Even the NoC part of the IP business is getting more interesting. Kurt Shuler, vice president of marketing at Arteris, said one of the new approaches for network-on-chip technology is to use one large NoC and break it into smaller NoCs, or take smaller NoCs and combine them into one large NoC.

“This allows derivatives or the integration of IP into a chip, and then you can chop off the part and glue it onto another one,” Shuler said.

From a memory standpoint, this becomes interesting because it paves the way for more complete subsystems that include digital logic, PHY, I/O and memory—and a quick way to attach the subsystem to something else.

The history of semiconductors has been about reducing bottlenecks and solving problems, and memory has been both a bottleneck and a solution over the past few decades.
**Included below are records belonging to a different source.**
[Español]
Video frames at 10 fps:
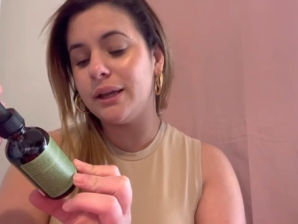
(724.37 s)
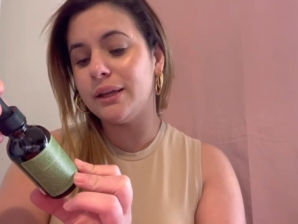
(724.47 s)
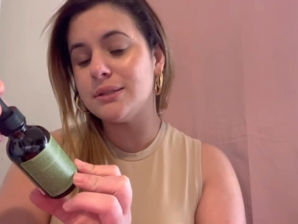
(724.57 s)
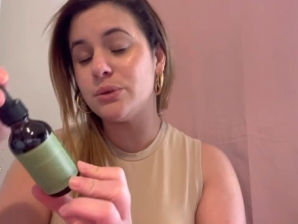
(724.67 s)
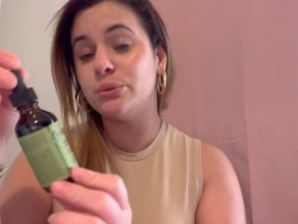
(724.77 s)

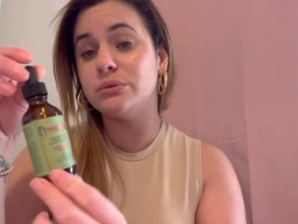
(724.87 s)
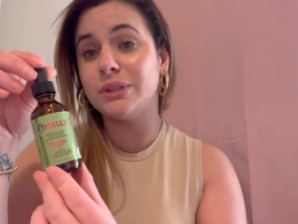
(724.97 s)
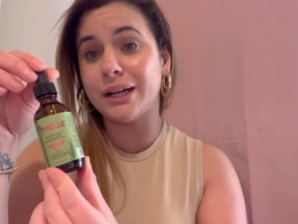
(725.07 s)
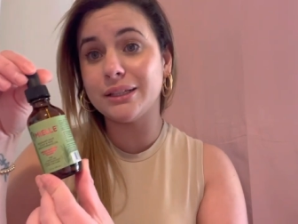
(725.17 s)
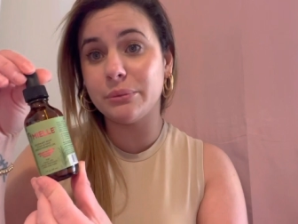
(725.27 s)
es un
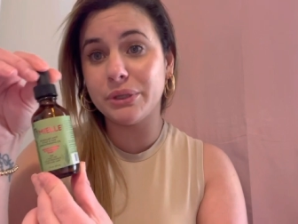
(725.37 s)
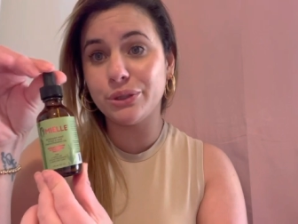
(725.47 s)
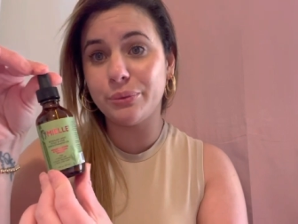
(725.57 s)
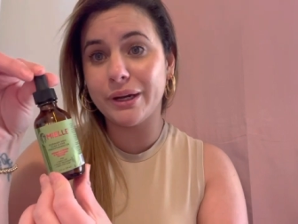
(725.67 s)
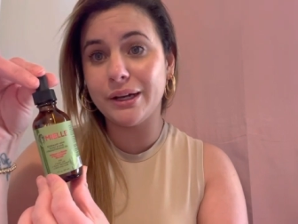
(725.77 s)

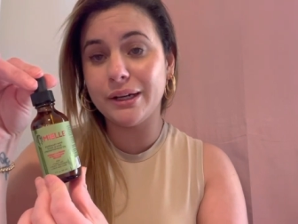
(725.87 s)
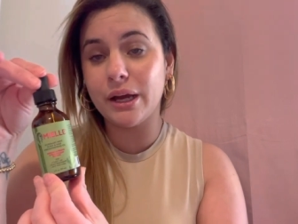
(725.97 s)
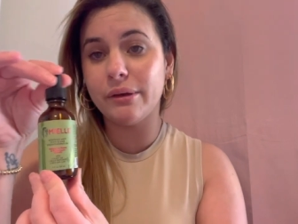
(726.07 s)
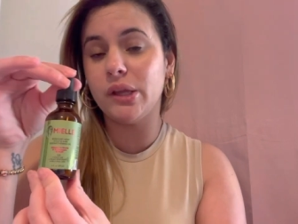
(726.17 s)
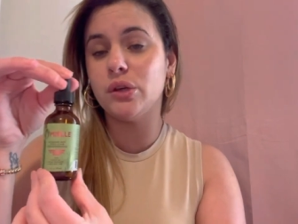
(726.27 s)
tratamiento para el
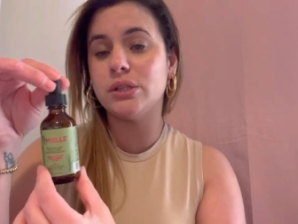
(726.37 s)
cabello,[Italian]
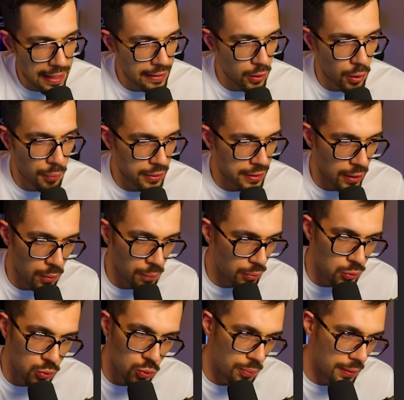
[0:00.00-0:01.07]
la devo portare un po'
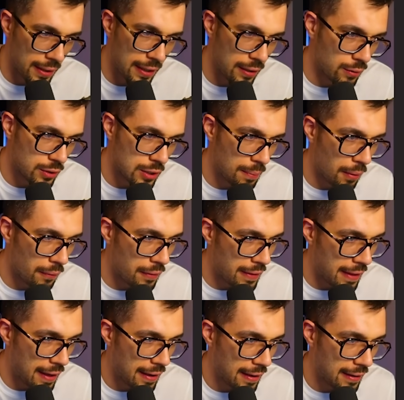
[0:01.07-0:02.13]
su perché non si può vedere.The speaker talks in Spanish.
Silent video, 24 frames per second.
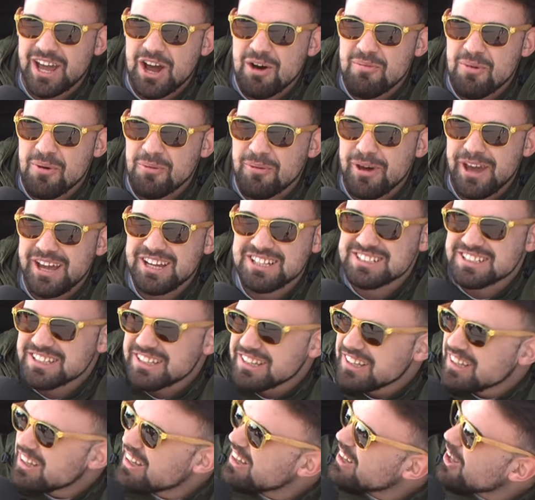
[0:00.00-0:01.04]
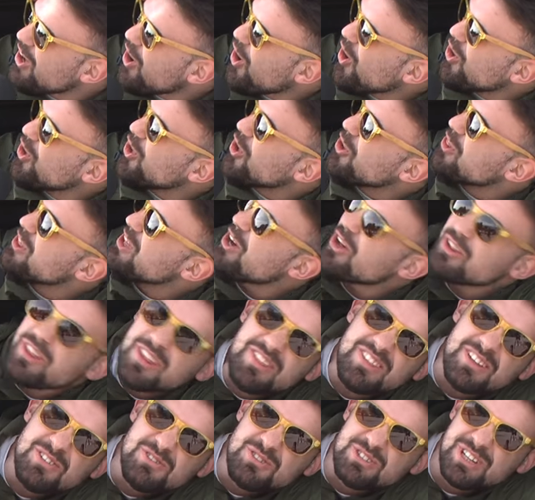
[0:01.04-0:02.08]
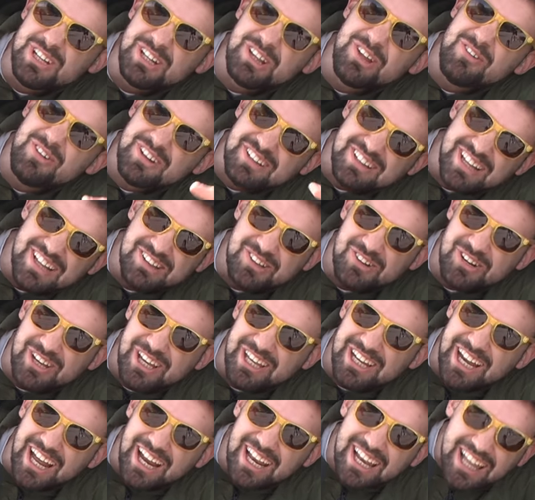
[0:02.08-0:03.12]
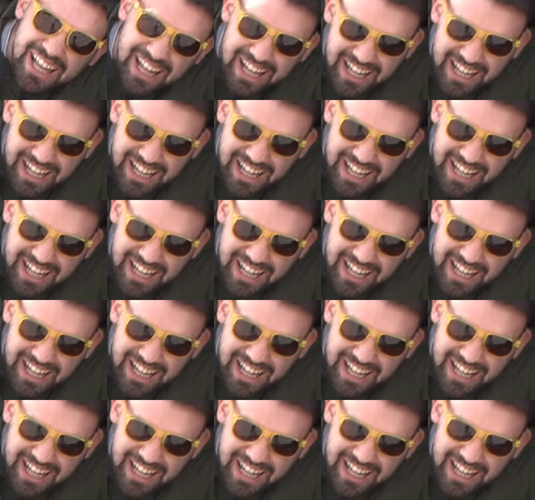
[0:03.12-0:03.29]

Como veis, os lo digo desde un sitio bastante original.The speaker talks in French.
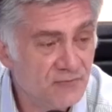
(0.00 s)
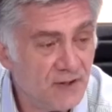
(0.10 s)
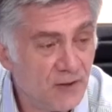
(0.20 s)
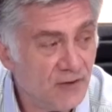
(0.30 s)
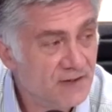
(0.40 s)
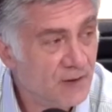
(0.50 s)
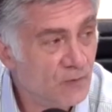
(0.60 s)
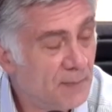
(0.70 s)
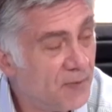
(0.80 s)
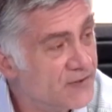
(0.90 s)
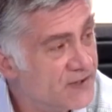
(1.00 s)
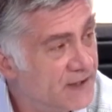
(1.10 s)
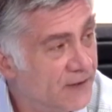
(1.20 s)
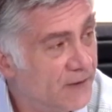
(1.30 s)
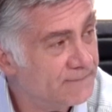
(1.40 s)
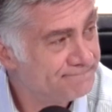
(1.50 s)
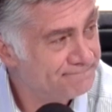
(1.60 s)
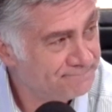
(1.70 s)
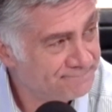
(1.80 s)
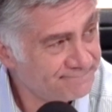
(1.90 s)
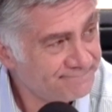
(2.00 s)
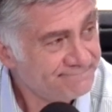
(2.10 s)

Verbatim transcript: de l'erreur. C'est qu'on apprend de ces erreurs. Hum,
New approaches in stacking memory, new memory architectures and materials, and new I/O solutions are all under development.

Which approaches win will vary by market. Highly cost-sensitive applications will use the least expensive solution. High-performance computing and high-end networking will use the best-performing technologies. What isn’t clear, yet, is what direction the market in between—the high-end smartphones and tablets and some of those just below that threshold—will take. But there will certainly be plenty of people paying attention, because any advances in this market will affect the rest of the SoC design, from architecture all the way to manufacturing.